Ослепительно-яркое утро, и она вдруг чувствует неудобство в груди, раздавленная невыносимой тяжестью давящей жары, лежа ничком на постели, она думает, может быть, грудь со вчерашнего дня увеличилась и поэтому ей так неудобно. Она торопится в душ, надеясь смыть следы ночного кошмара. Она смывает с себя сон. Мочит длинные спутавшиеся волосы, хотя от реки несет тиной и воду наверняка качают прямо из реки, но она долго моет их шампунем, потом полощет, рассматривает загоревшее тело в зеркале над раковиной; упругое, худое, оно не кажется ей красивым, даже покрытое загаром, хотя цвет кожи ей нравится, он роднит ее со зверями и джунглями.

В иллюминатор видно, что пароход плывет по-прежнему. По правому борту, куда смотрит ее каюта, — вода и рябь на воде, больше ничего. Рано. Только семь часов утра, а солнце уже безжалостно поджаривает металлический бок парохода. Захотелось есть. Чуть-чуть.
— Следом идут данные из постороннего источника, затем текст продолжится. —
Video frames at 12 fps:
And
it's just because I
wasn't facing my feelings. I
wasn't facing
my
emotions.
Скорее захотелось кофе. Она поднимается на палубу. В коридоре, пока шла, и на лесенке — ни души. Противный помощник, который показывал ей каюту и приветствовал пассажиров, к счастью, не встретился.
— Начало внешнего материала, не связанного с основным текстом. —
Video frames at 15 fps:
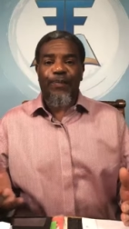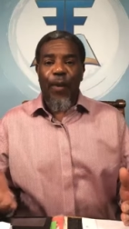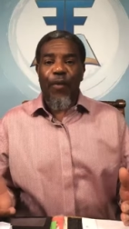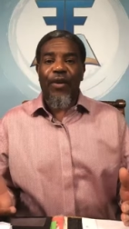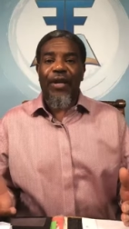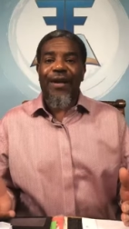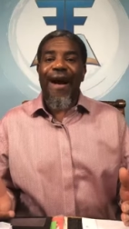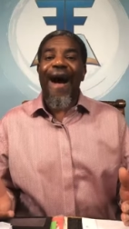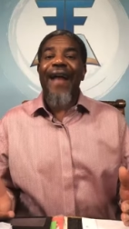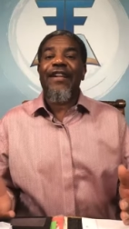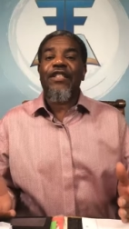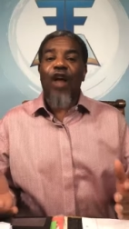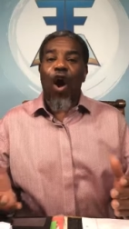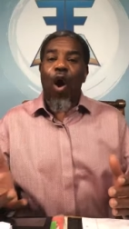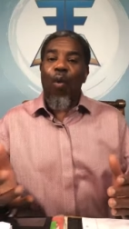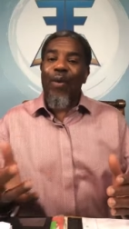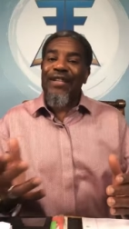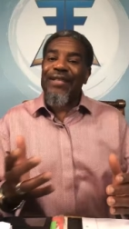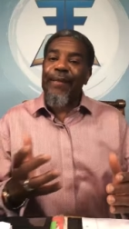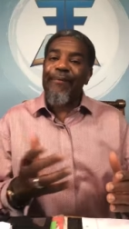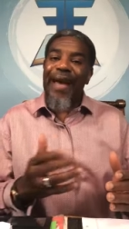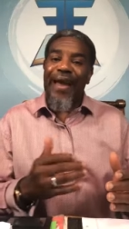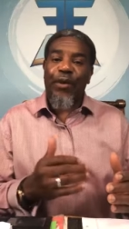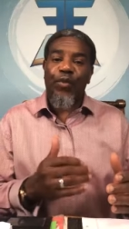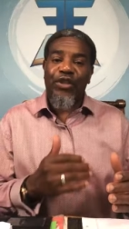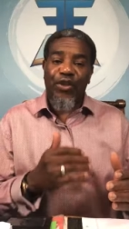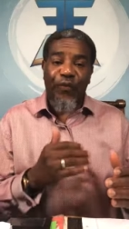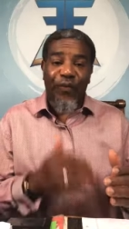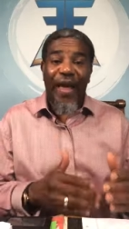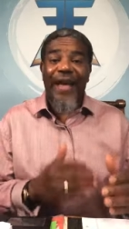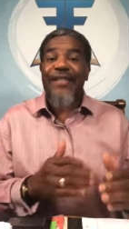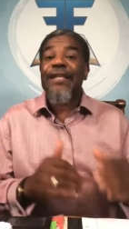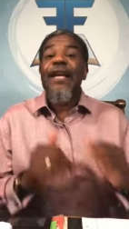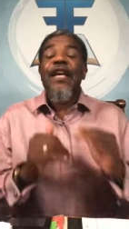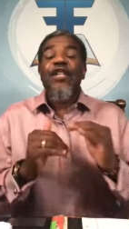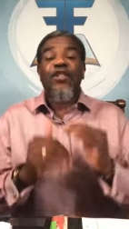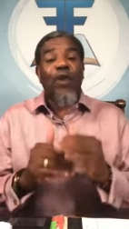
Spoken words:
and the Spirit of God is always in battle with your flesh.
На носу уже полно народу, сидят на пластмассовых стульях, стоят, опершись о борт. Берег видится полоской темного тумана. Остановка сегодня только вечером, если она хорошо запомнила расписание. В окошке бара она заплатила за чашку кофе и слоеный пирожок. Буфетчик не слишком-то словоохотлив, смотрит хмуро. Она садится поближе к воде, под большой тент, который дает хоть какую-то тень, и внезапно улыбается, радуясь чуду своего одинокого завтрака на свежем воздухе посреди Ориноко. Длинный рудовоз скользит рядом с ними, их разделяет несколько кабельтовых, крошечные черные птички вьются над палубой, клюя крошки, которые бросают им пассажиры. Никто не будет надоедать ей, никто не нарушит ее одиночества, она такая же пассажирка, как все, а берег мало-помалу приближается, маня чудесной зеленой саванной.